*What you should do*
Starting at the line that contains "(4.50 s to 5.40 s)", return every line through the end of the data exactly, without pictures.

Saved entries
%%

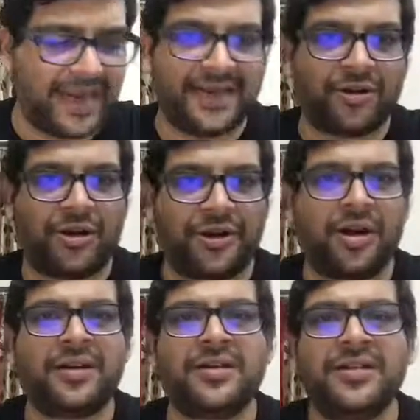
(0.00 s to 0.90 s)
right or
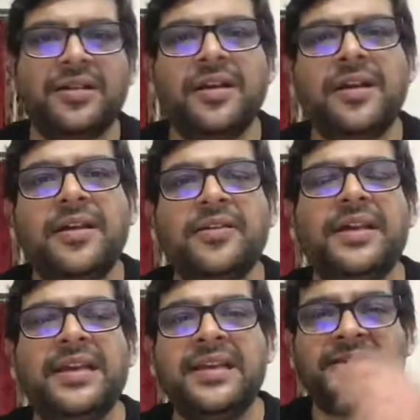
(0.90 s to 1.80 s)
not.
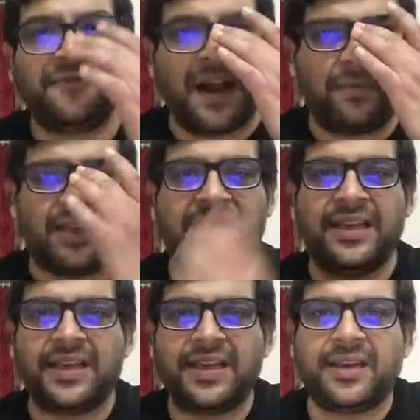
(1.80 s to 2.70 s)
Each
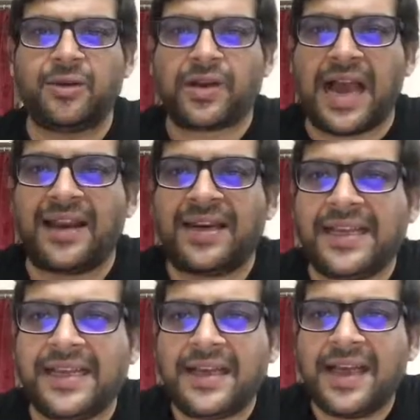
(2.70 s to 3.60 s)
family in a
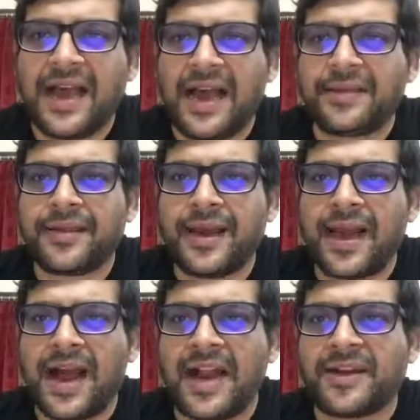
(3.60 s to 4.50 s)
locality has
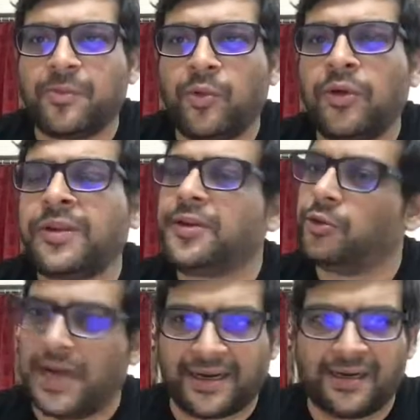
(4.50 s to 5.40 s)
at most
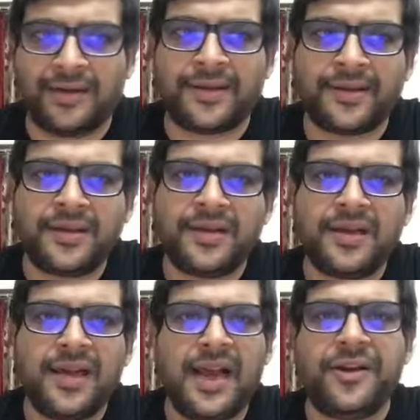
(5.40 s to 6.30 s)
2 adults
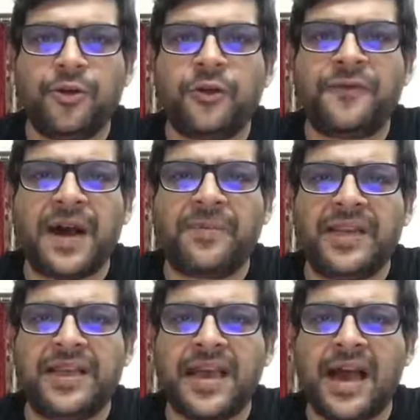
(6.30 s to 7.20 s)
and no
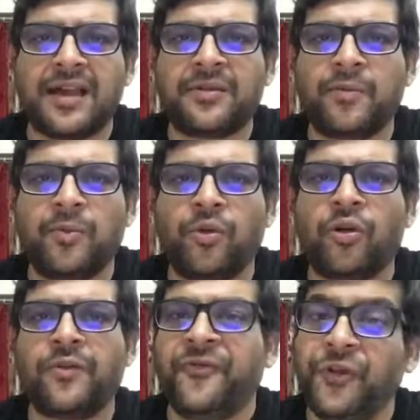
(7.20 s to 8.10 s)
family has
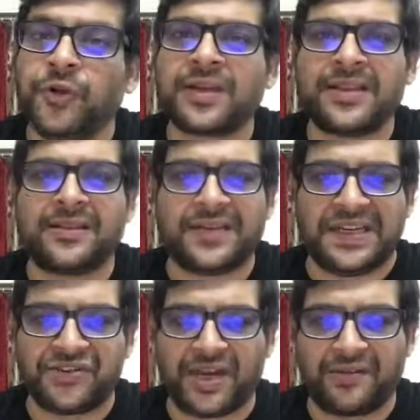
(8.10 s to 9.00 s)
fewer than
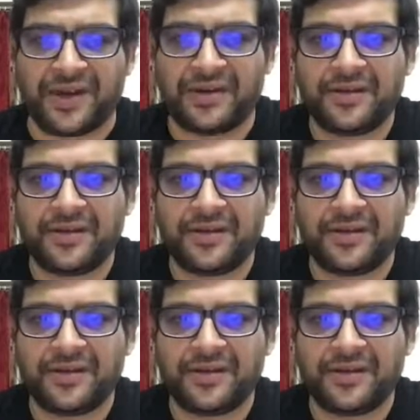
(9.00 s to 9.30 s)
3 children.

%%

*Response*
(4.50 s to 5.40 s)
at most
(5.40 s to 6.30 s)
2 adults
(6.30 s to 7.20 s)
and no
(7.20 s to 8.10 s)
family has
(8.10 s to 9.00 s)
fewer than
(9.00 s to 9.30 s)
3 children.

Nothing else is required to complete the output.